# Blocking sites with PF?



## Deleted member 2077 (May 22, 2012)

I recently switched to pf from ipfw and trying to figure out how to block a list of sites from a file?  I tried google, but must be using the wrong keywords.

In ipfw I just had a list of sites: /etc/badguys.txt and had a simple bash script to loop though and do this for each line:


```
ipfw add $id deny ip from any to "$url"
```

Is there a way to do this with pf?

The list changes a lot, so don't want to hardcode it in /etc/pf.conf


----------



## wblock@ (May 22, 2012)

pf(4) has support for persistent tables, at least of IP addresses.  Haven't tried domain names or URLs, but be aware that domain names don't always resolve to the same IP.


----------



## bbzz (May 22, 2012)

Maybe not an answer to your question, but use *squid* proxy/*dansguardian* for content filtering, way more effective than to let firewall do this.


----------



## Deleted member 2077 (May 22, 2012)

bbzz said:
			
		

> Maybe not an answer to your question, but use *squid* proxy/*dansguardian* for content filtering, way more effective than to let firewall do this.



We do have squid and block some sites though that; but we need to block more than websites.  For example, one user got a virus that keeps "calling home" and needed a quick way to just stop all that traffic.  There is nothing valid on that IP that anyone needed, so a way to block all traffic would have been quite useful.


----------



## Deleted member 2077 (May 22, 2012)

wblock@ said:
			
		

> pf(4) has support for persistent tables, at least of IP addresses.  Haven't tried domain names or URLs, but be aware that domain names don't always resolve to the same IP.

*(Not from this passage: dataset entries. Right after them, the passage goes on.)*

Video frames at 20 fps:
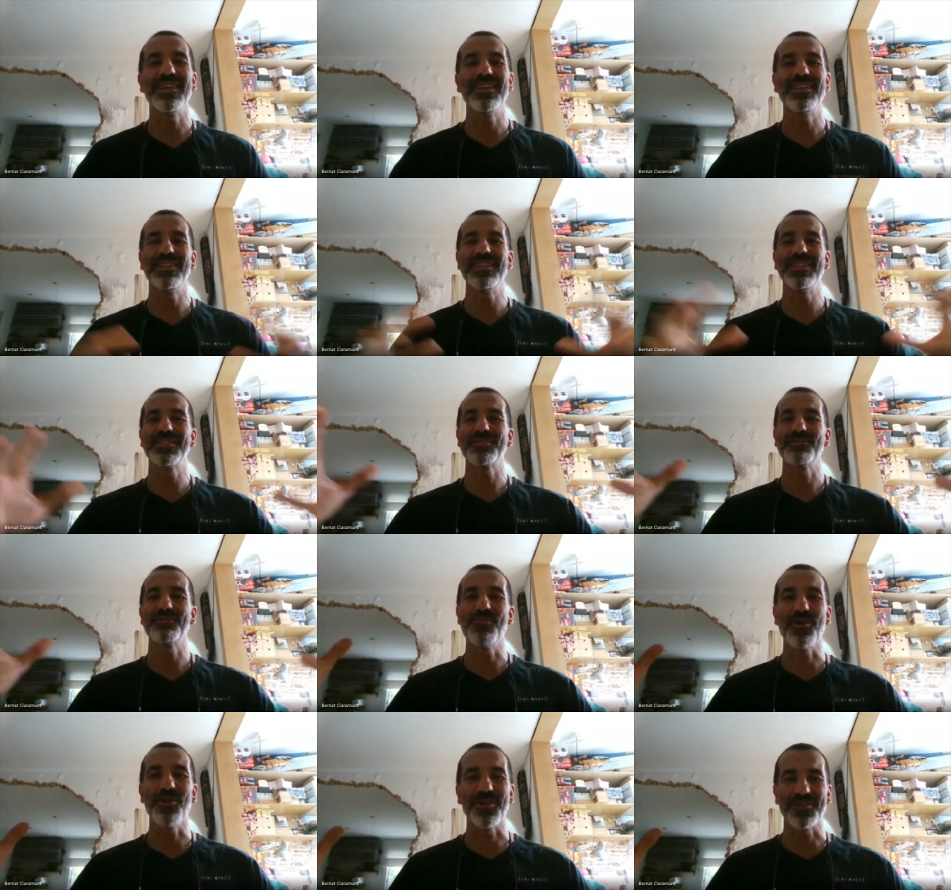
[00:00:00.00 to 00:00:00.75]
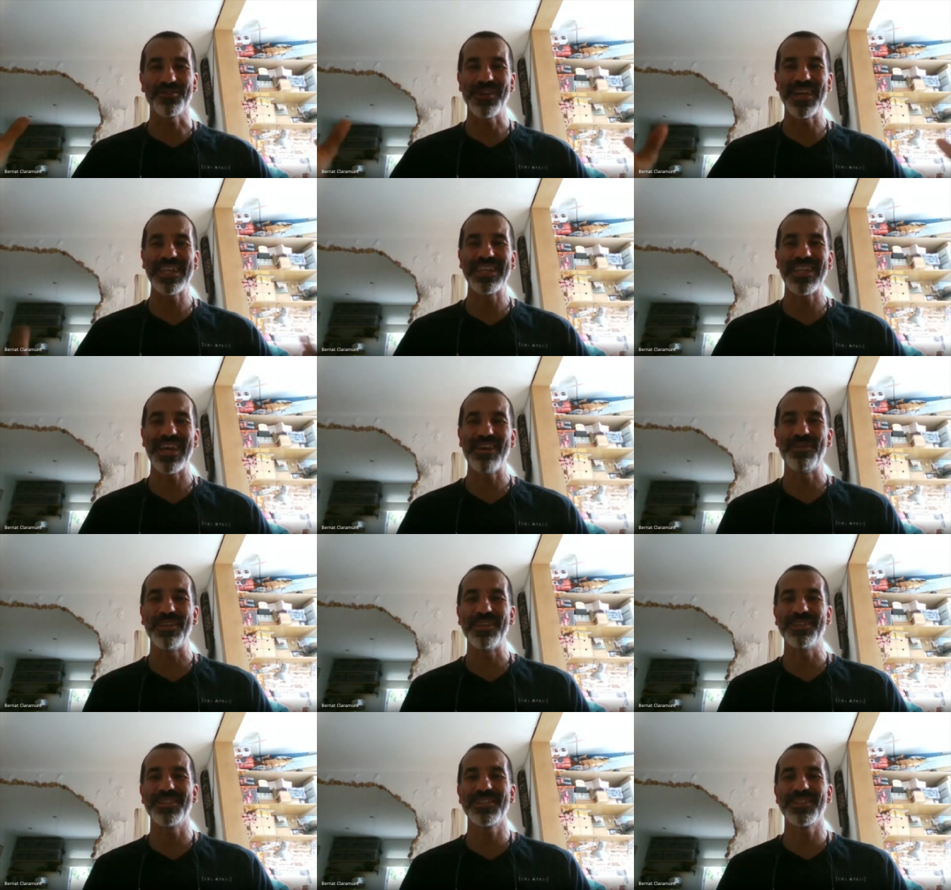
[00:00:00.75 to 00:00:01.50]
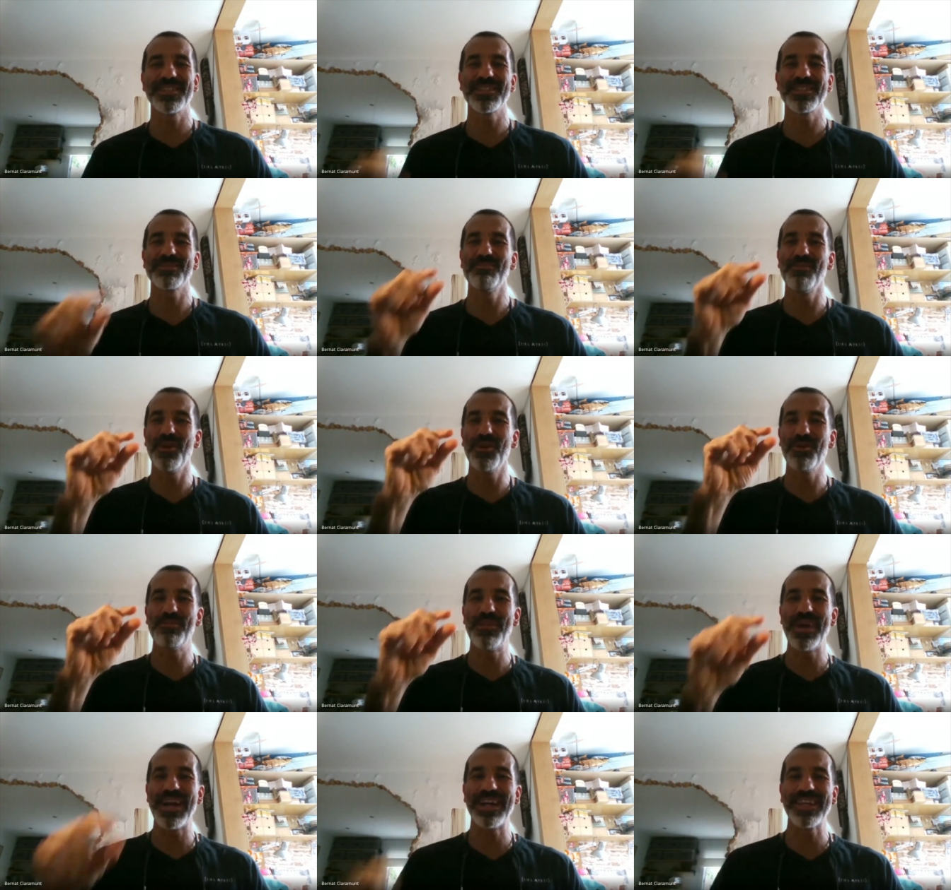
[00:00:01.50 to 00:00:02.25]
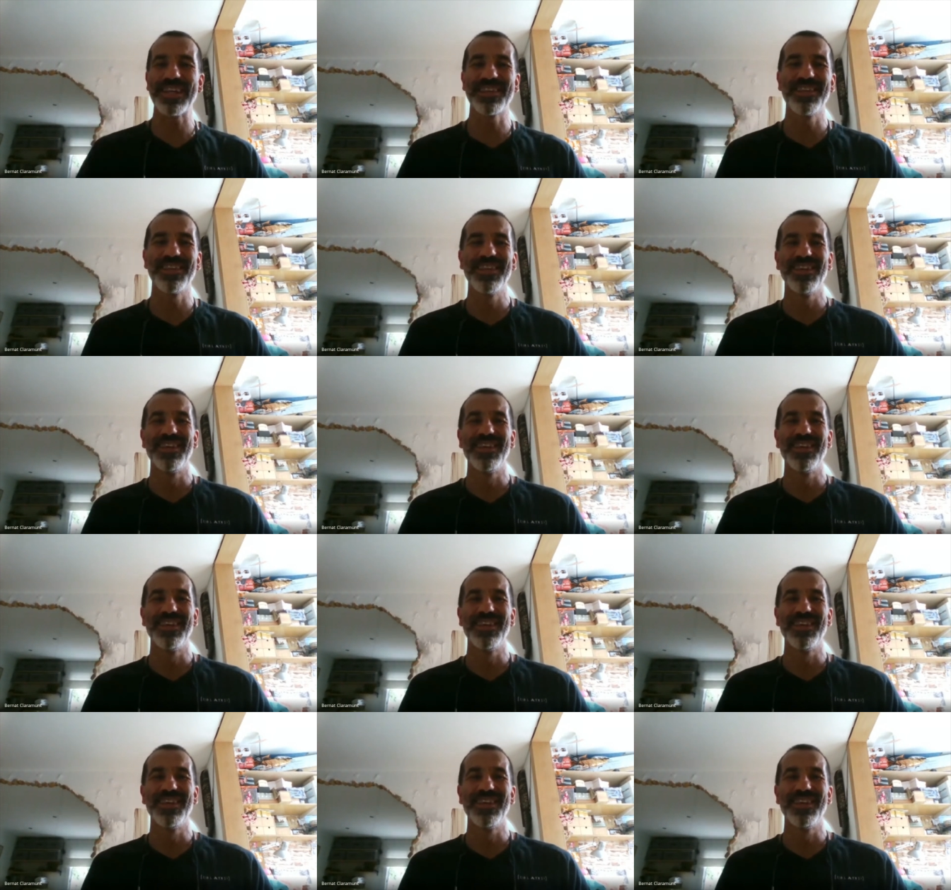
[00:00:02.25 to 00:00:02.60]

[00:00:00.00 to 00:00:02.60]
in this world right i mean just a small part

Thanks, I've been trying that; but hasn't been working:

/etc/pf.conf

```
table <blockedips> persist file "/etc/pf.blocked.ip.conf"

ext_if="em0"
int_if="em1"
int_net="{ 192.168.17.0/24 }"

set skip on lo
scrub in

nat on $ext_if from $int_net to any -> ($ext_if)

block in
block drop in log (all) quick on $ext_if from <blockedips> to any
block drop out log (all) quick on $ext_if from <blockedips> to any
pass out

pass quick on $int_if no state
antispoof quick for { lo $int_if }

# allow dns queries on local
pass out on $int_if proto udp from any to any port 53 keep state

# ssh
pass in on $ext_if proto tcp to ($ext_if) port ssh
# http
pass in on $ext_if proto tcp to ($ext_if) port http
pass in on $ext_if proto tcp to ($ext_if) port https

#pass out on $ext_if inet proto icmp from any to ($ext_if) icmp-type { unreach,redir,timex }
```

/etc/pf.blocked.ip.conf has one IP address (for testing).

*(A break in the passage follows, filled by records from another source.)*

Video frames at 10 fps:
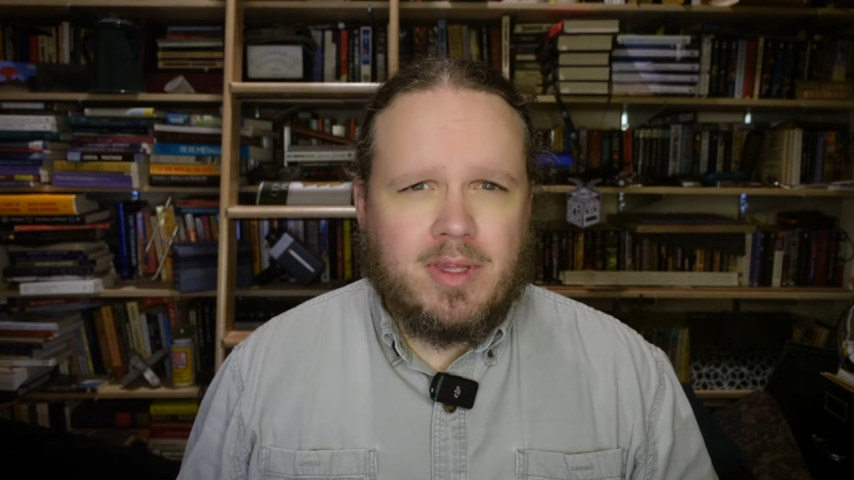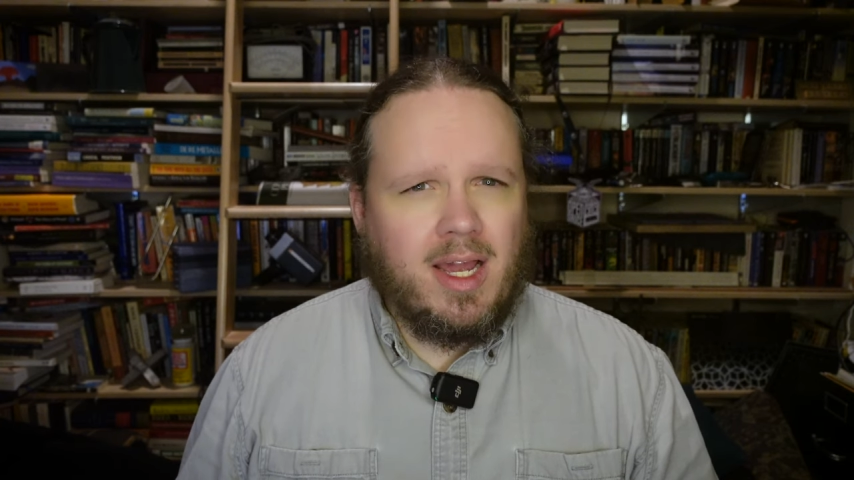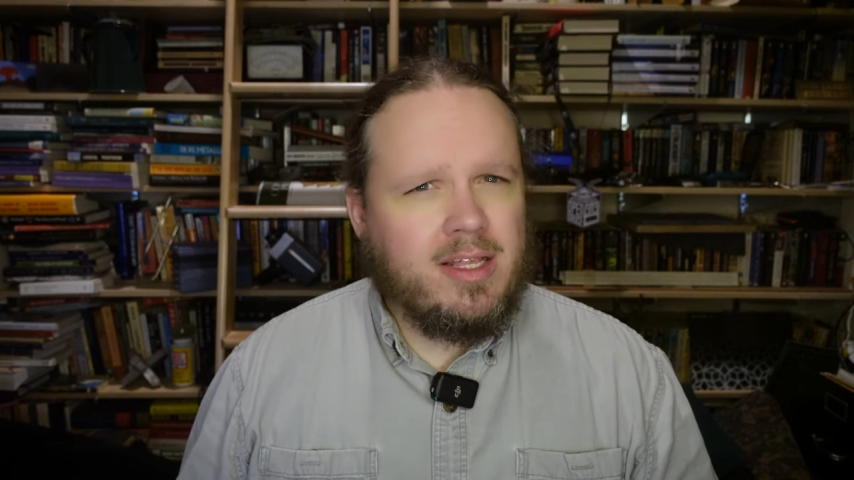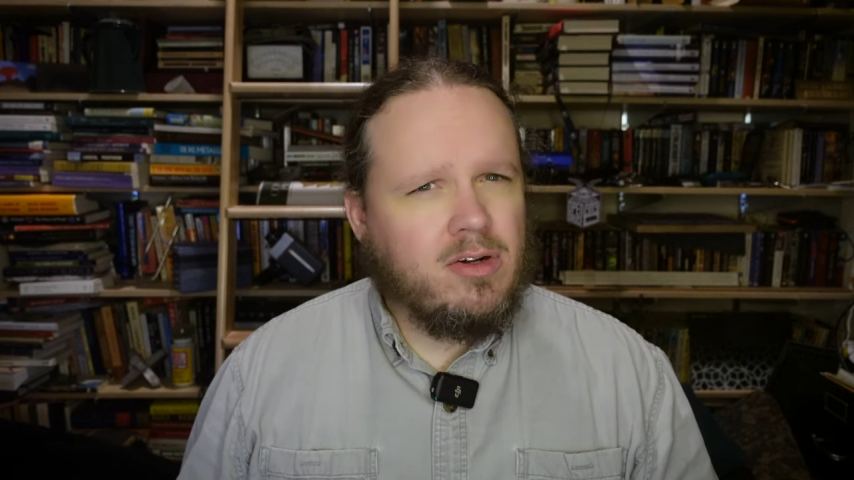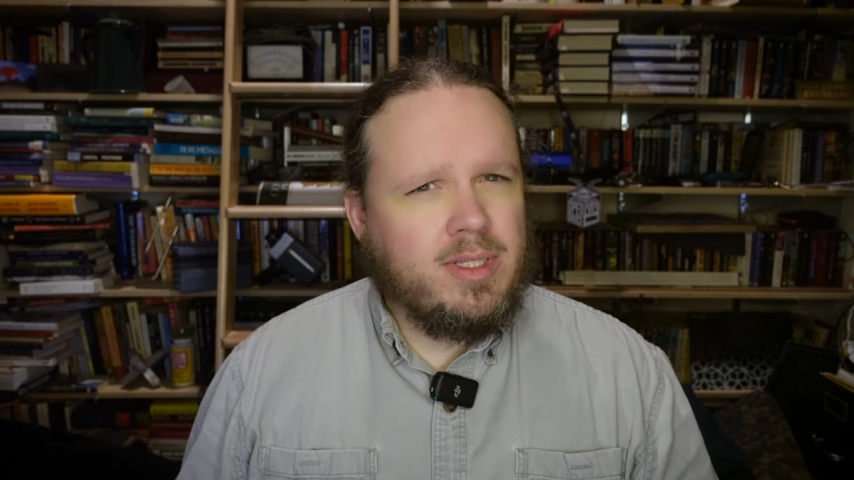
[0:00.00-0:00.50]

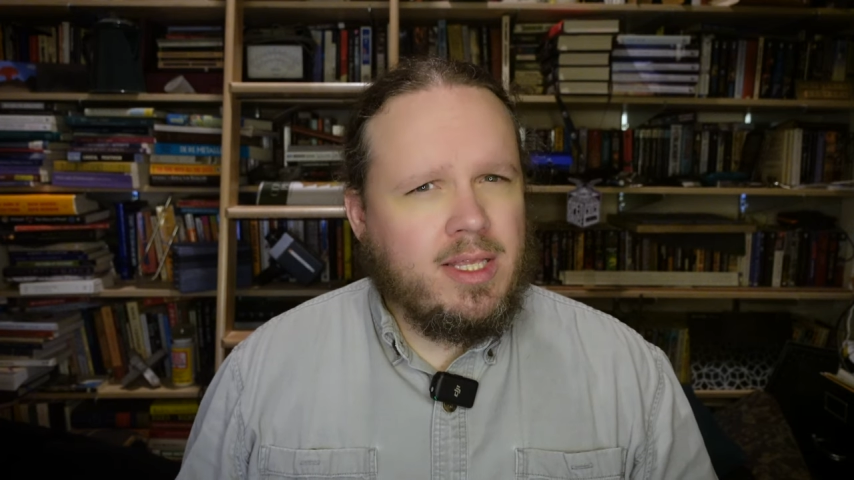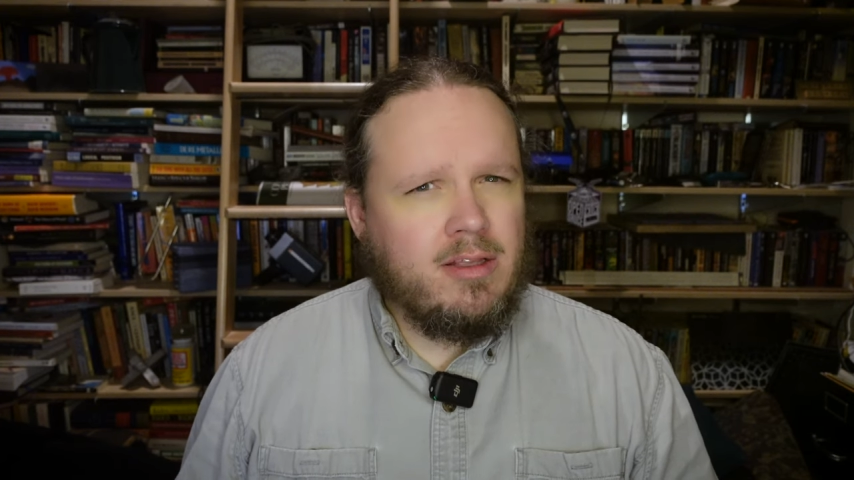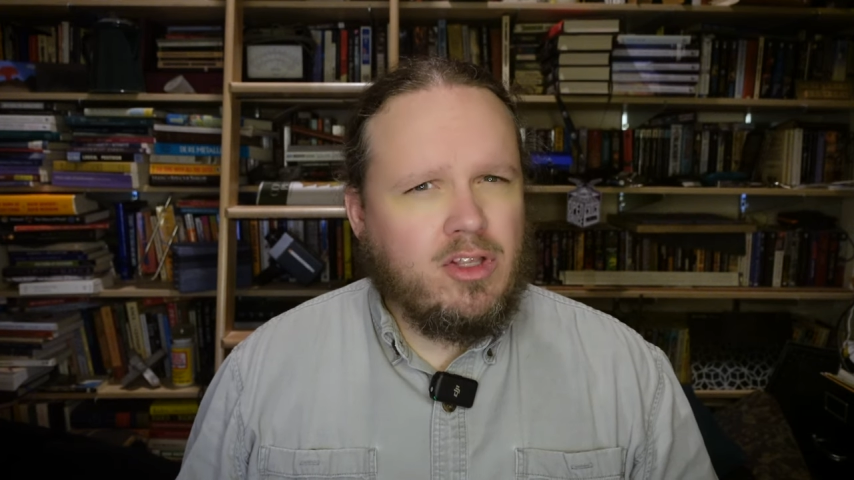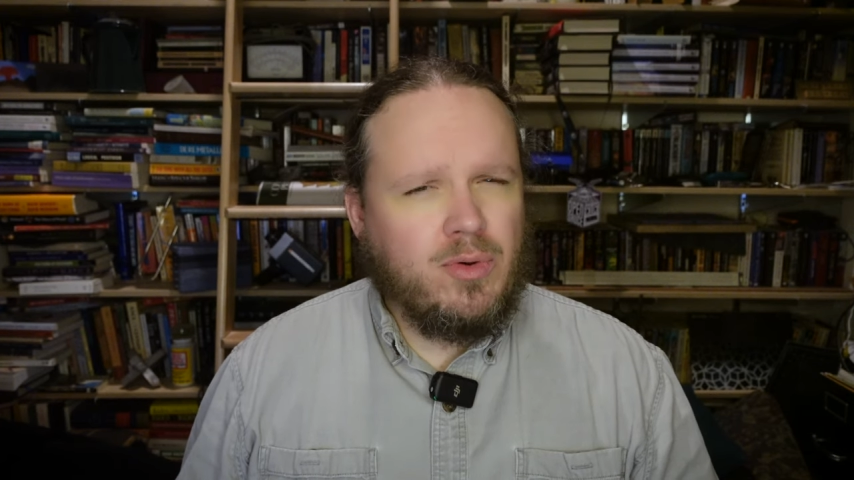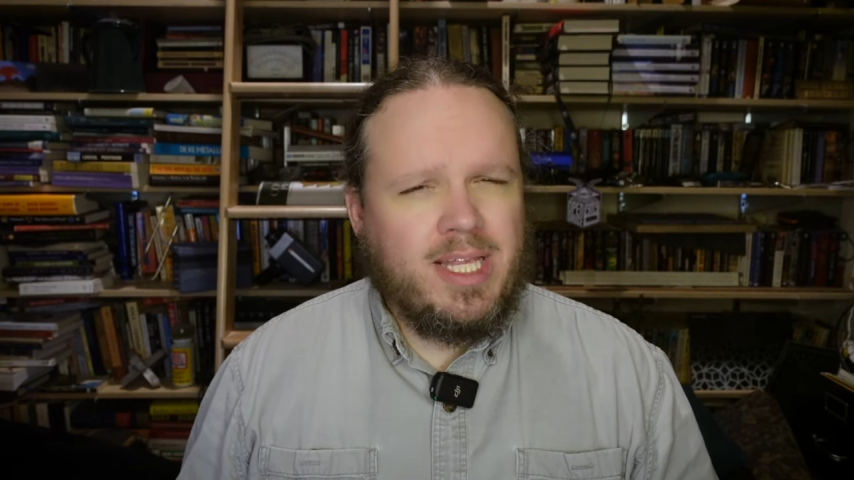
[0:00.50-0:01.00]
I don't need
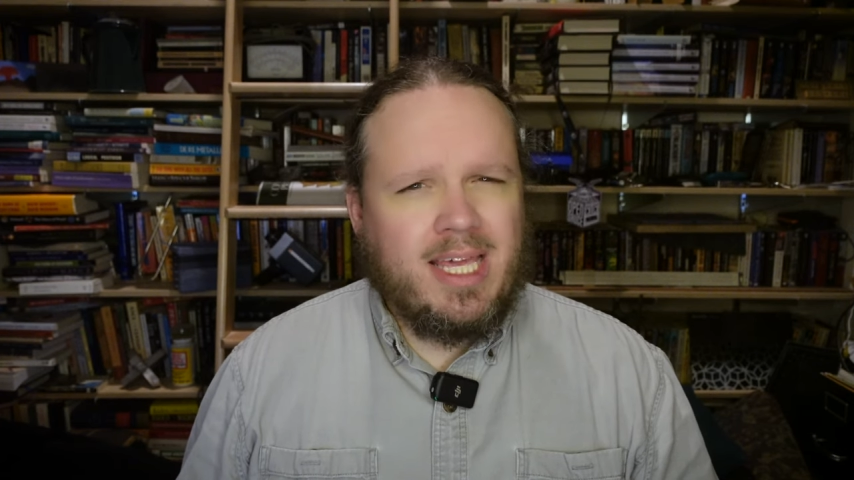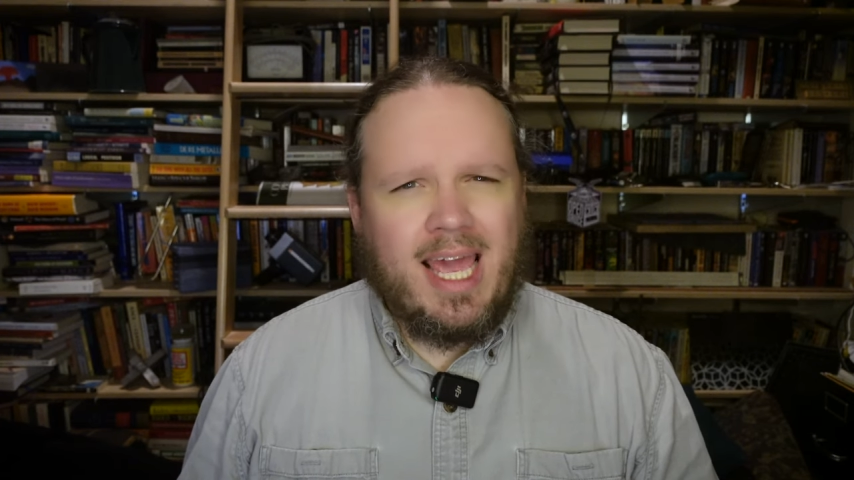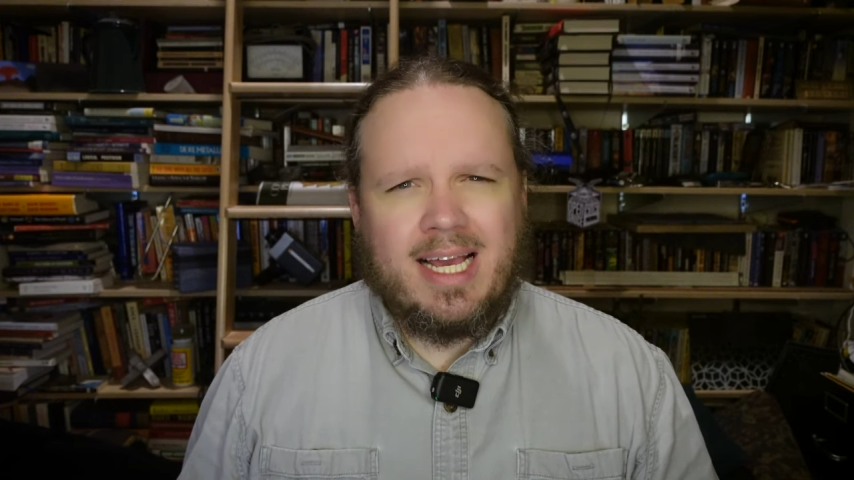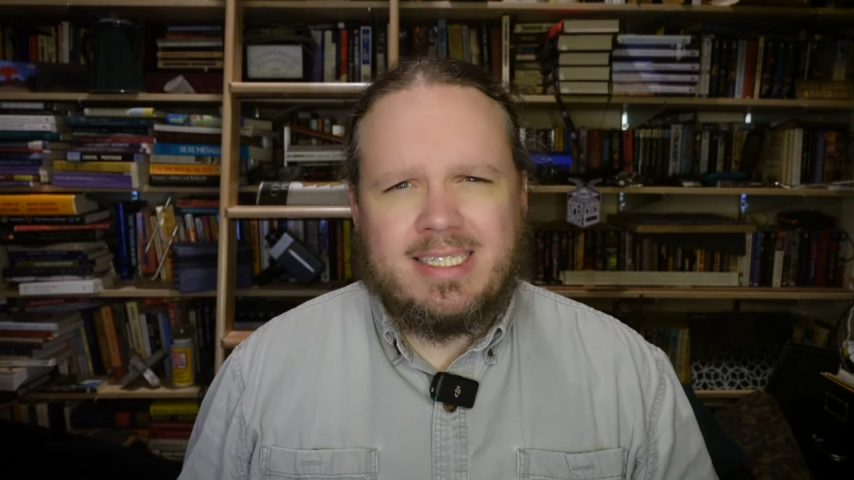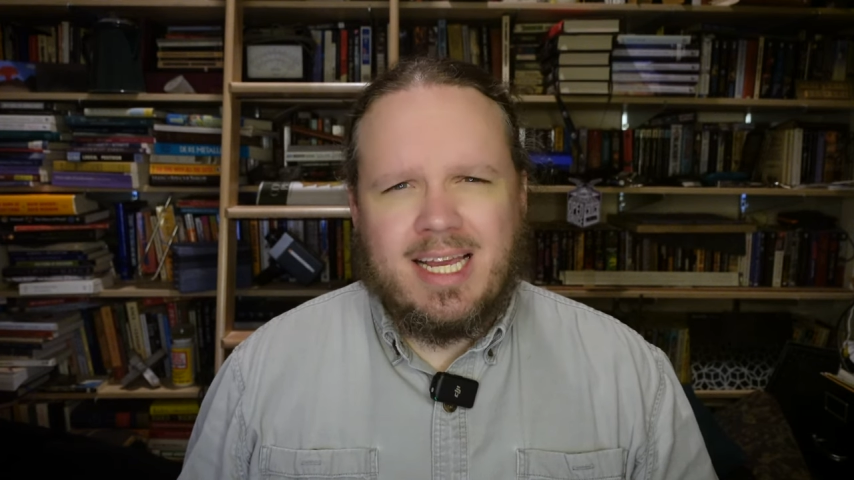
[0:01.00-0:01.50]
to do any gas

I reloaded rules with */etc/rc.d/pf reload* - but still can get to that IP.  Ping, tcp port 80, are all still accessible.

I also tried adding the block statements to bottom, but same result.  Any ideas?


----------



## wblock@ (May 23, 2012)

Version of FreeBSD may be important, pf(4) varies.

On FreeBSD 8, I have

```
block in quick on $ext_if from <annoyingips> to any
```

The "to" and "from" on your second rule look backwards.


----------



## Deleted member 2077 (May 23, 2012)

It's RELENG_9_0, not sure what version of pf (whatever is the default).

If I change to/from I get a syntax error

```
/etc/pf.conf:21: syntax error
```


----------



## CoTones (May 23, 2012)

Hello, change 


```
block drop out log (all) quick on $ext_if from <blockedips> to any
```

to

```
block drop out log (all) quick on $ext_if from any to <blockedips>
```

Regards,
CoTones


----------



## SirDice (May 23, 2012)

feralape said:
			
		

> We do have squid and block some sites though that; but we need to block more than websites.  For example, one user got a virus that keeps "calling home" and needed a quick way to just stop all that traffic.  There is nothing valid on that IP that anyone needed, so a way to block all traffic would have been quite useful.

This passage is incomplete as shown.